Material for this task:
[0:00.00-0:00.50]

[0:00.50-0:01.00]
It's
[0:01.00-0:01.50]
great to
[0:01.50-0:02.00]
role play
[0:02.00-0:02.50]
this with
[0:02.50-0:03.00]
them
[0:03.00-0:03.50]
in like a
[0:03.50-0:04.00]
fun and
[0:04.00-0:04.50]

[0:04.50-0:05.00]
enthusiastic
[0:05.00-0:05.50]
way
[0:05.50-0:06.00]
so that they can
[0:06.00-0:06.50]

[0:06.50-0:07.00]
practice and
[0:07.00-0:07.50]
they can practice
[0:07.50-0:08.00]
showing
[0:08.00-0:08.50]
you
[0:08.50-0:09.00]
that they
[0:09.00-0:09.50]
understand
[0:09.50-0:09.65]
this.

---

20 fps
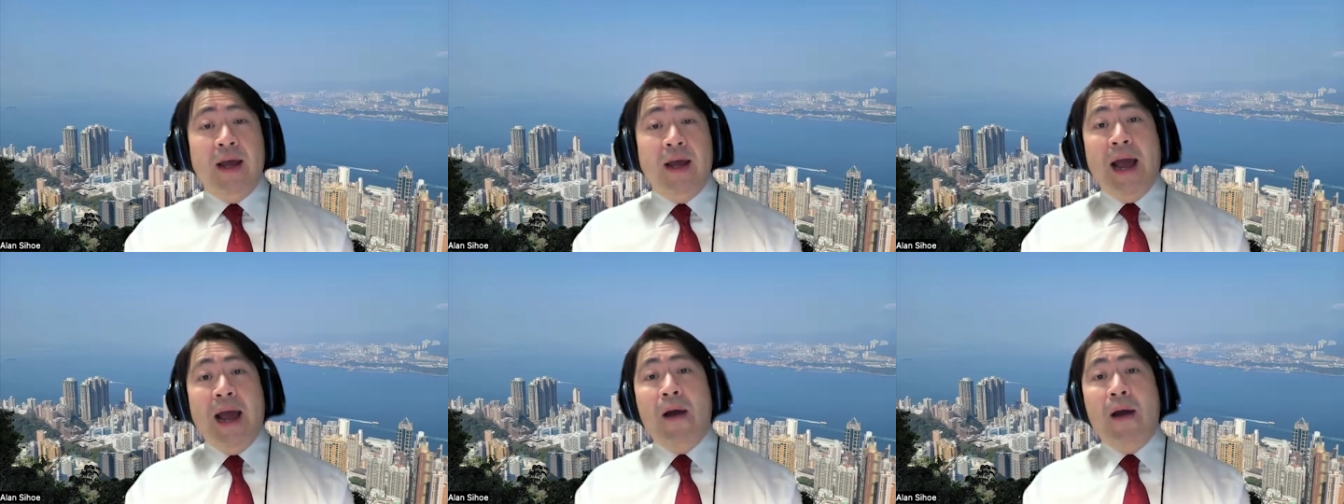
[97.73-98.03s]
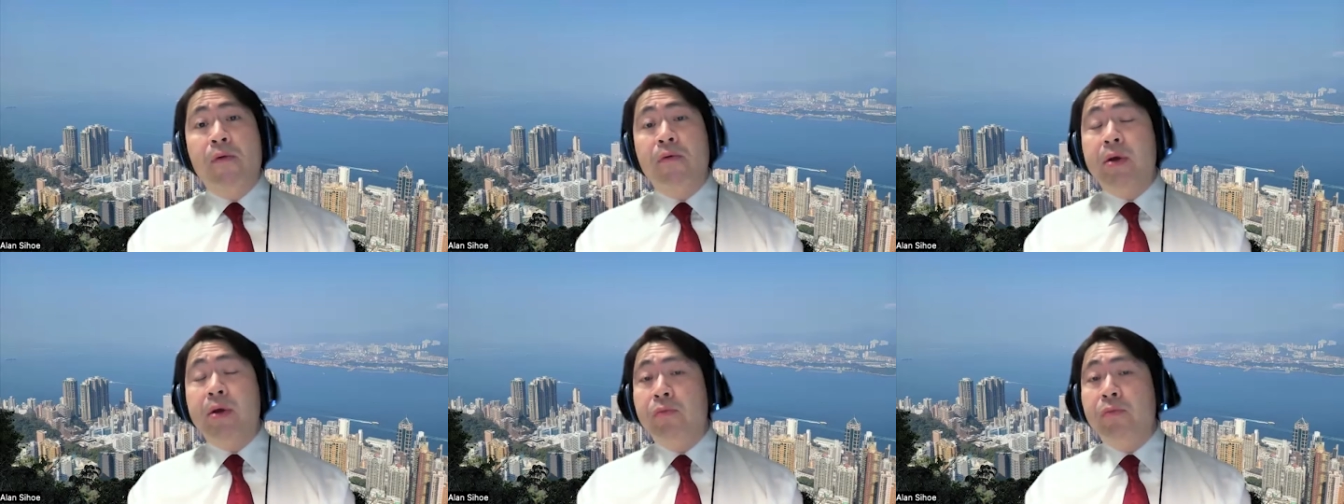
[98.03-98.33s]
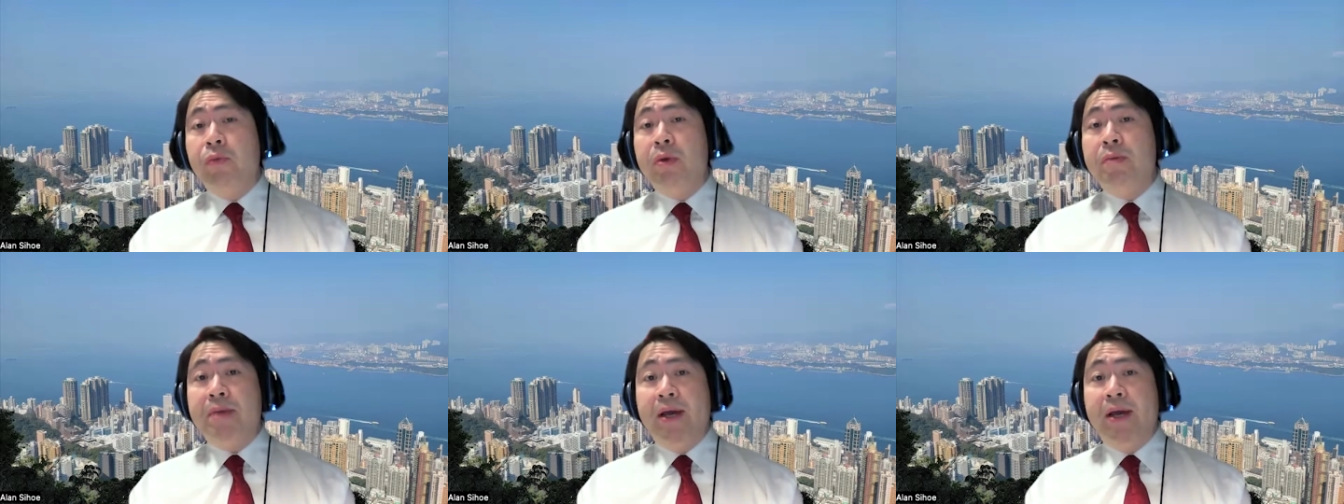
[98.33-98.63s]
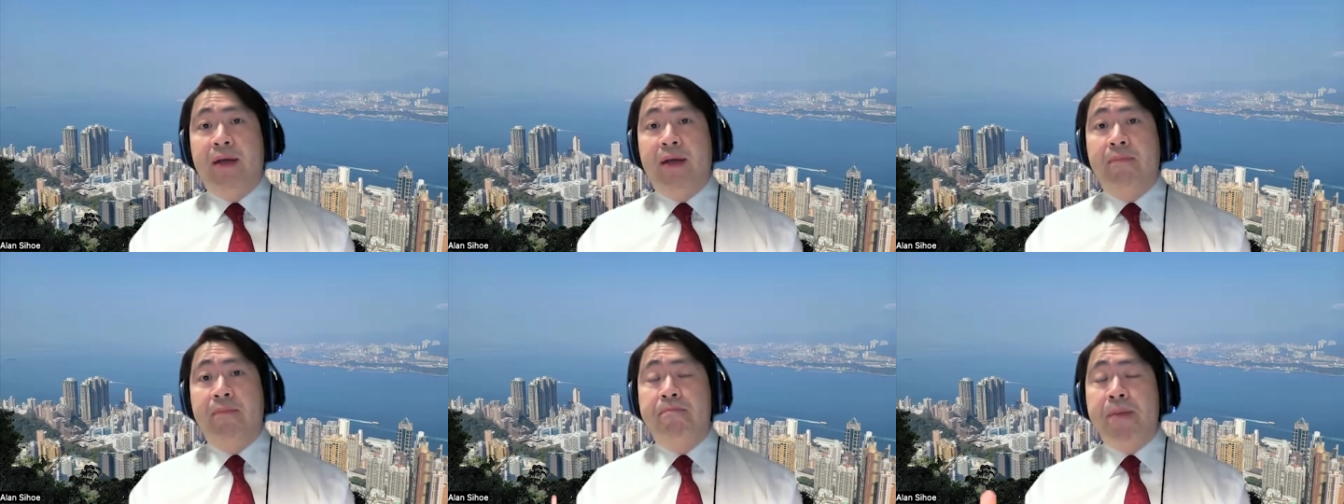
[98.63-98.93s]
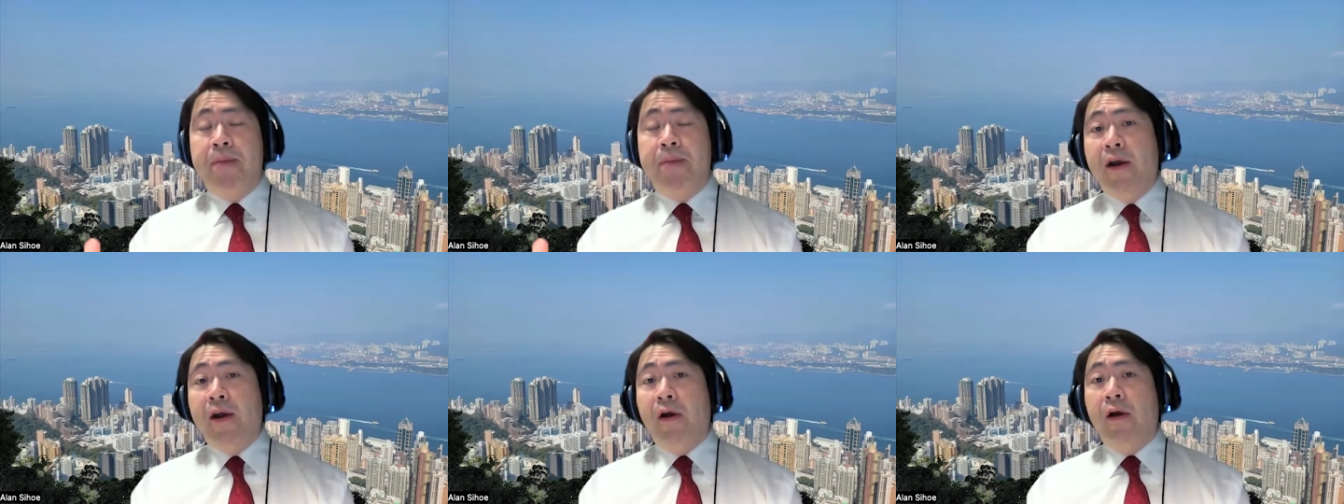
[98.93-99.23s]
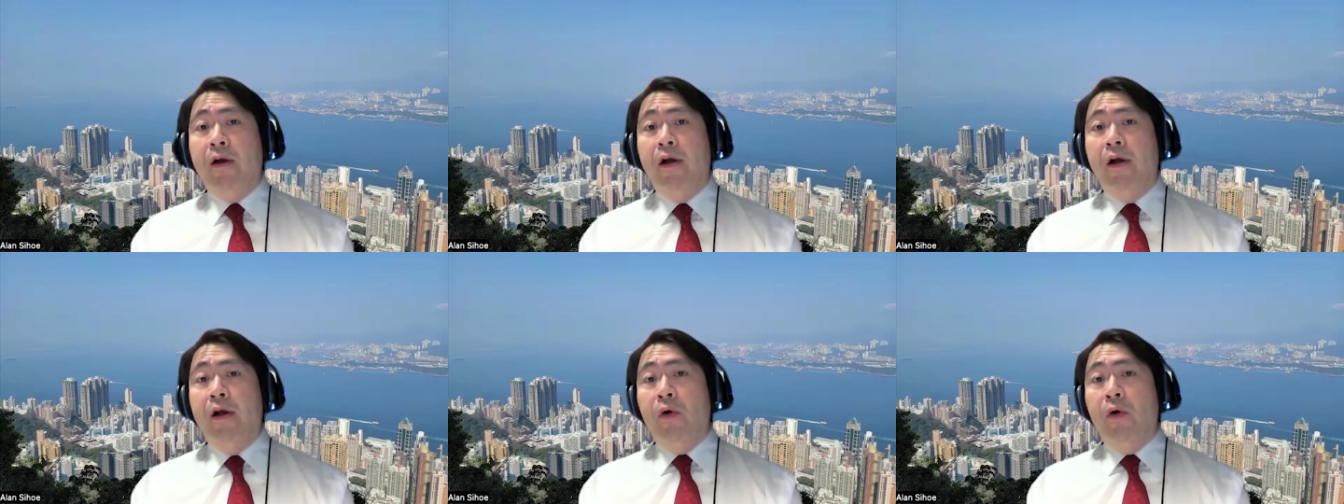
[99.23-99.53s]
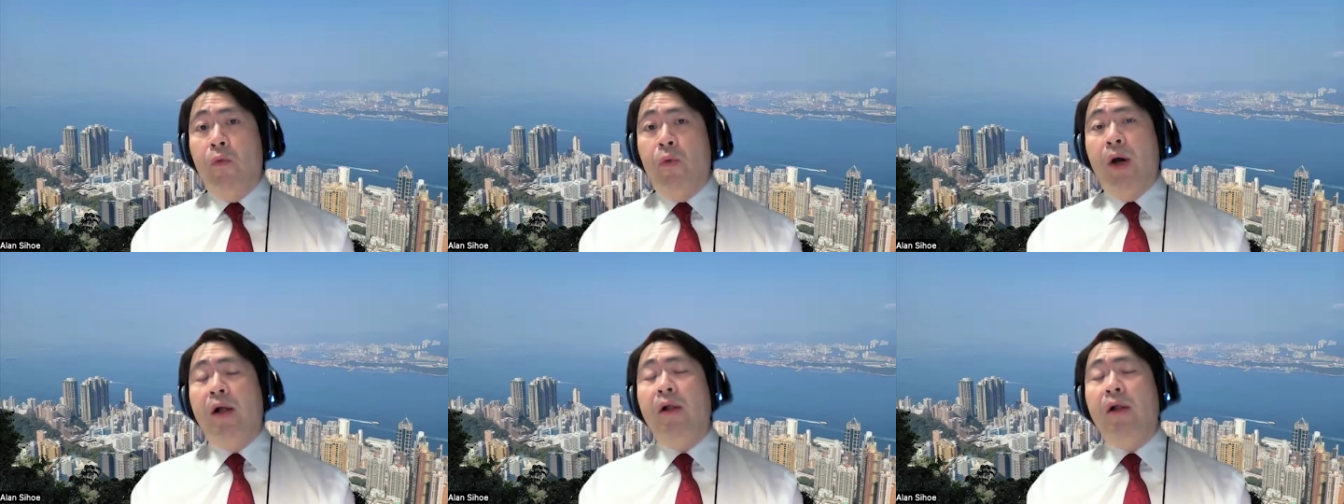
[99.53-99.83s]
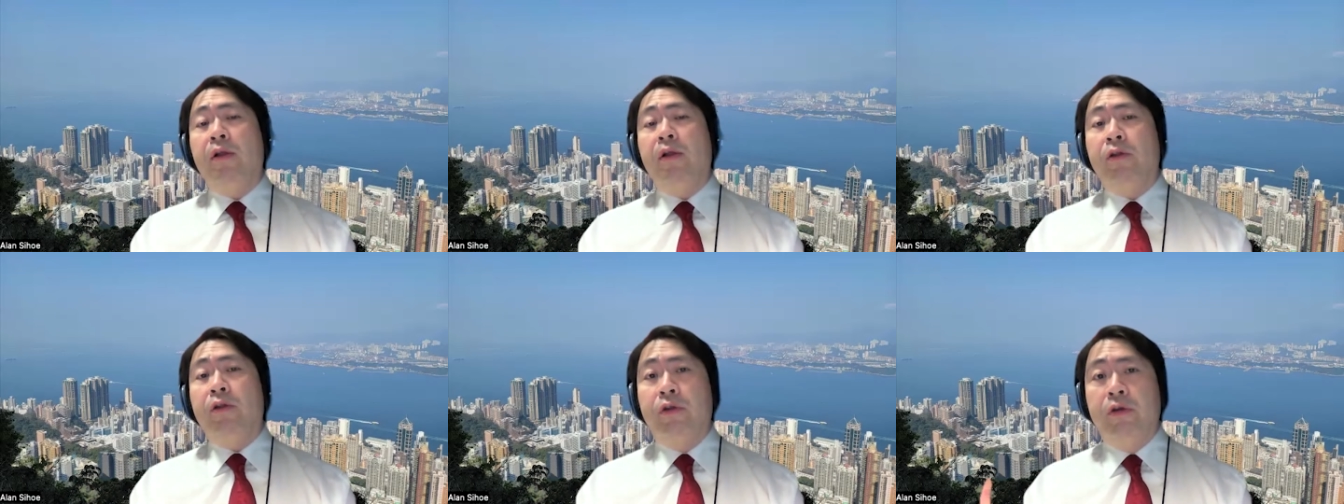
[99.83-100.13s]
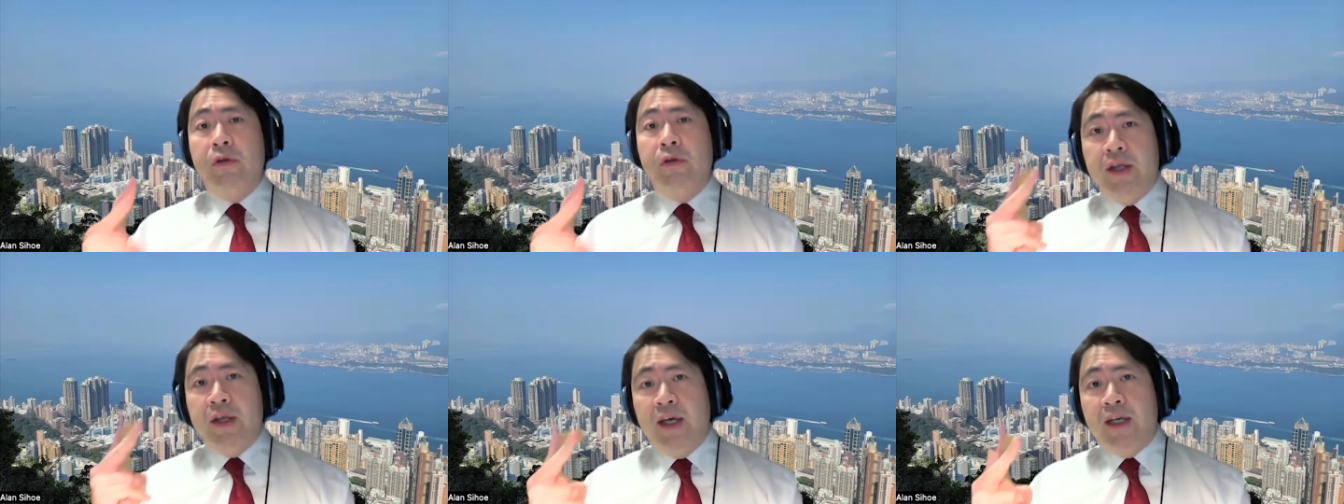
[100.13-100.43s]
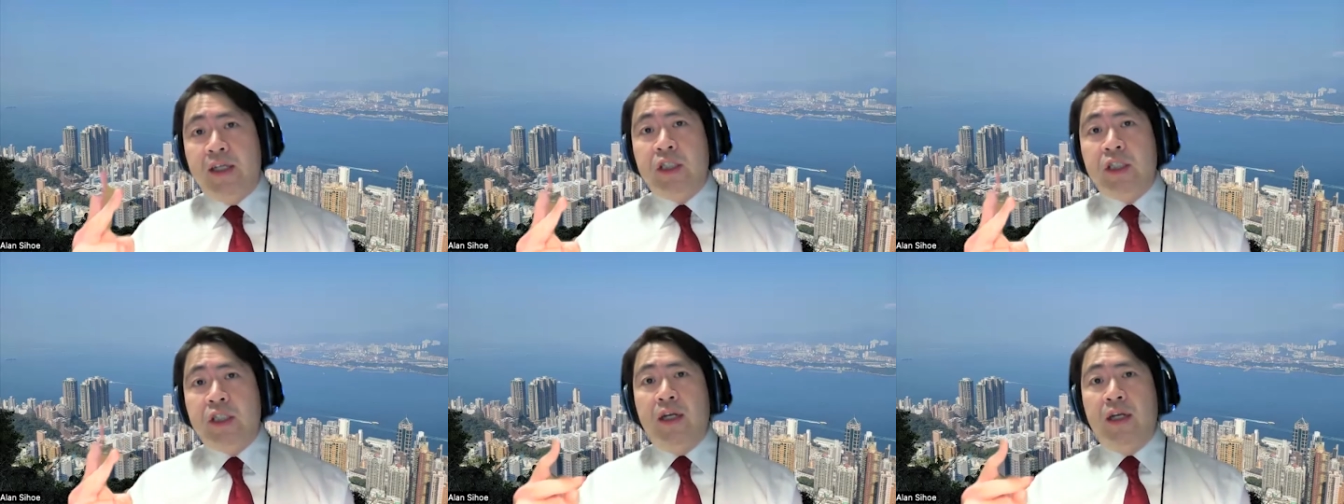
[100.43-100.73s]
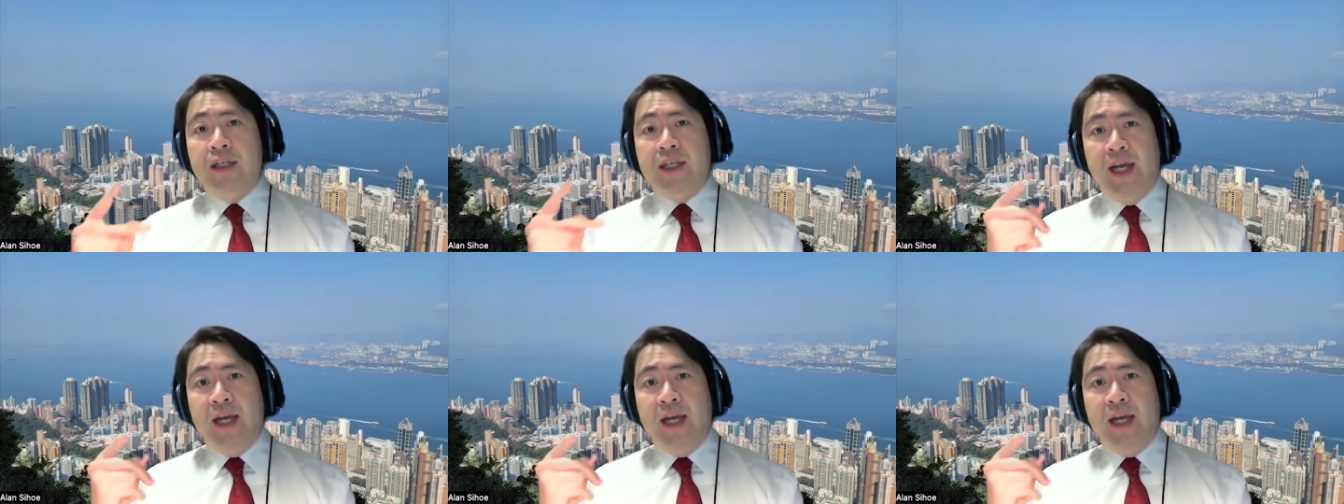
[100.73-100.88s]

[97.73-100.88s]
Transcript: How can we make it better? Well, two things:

Directions for this task: Transcribe the listing above exactly, but only from the line with "[100.43-100.73s]" through the line with "Transcript: How can". Include both of those lines and omit the pictures.

Completed task:
[100.43-100.73s]
[100.73-100.88s]

[97.73-100.88s]
Transcript: How can we make it better? Well, two things:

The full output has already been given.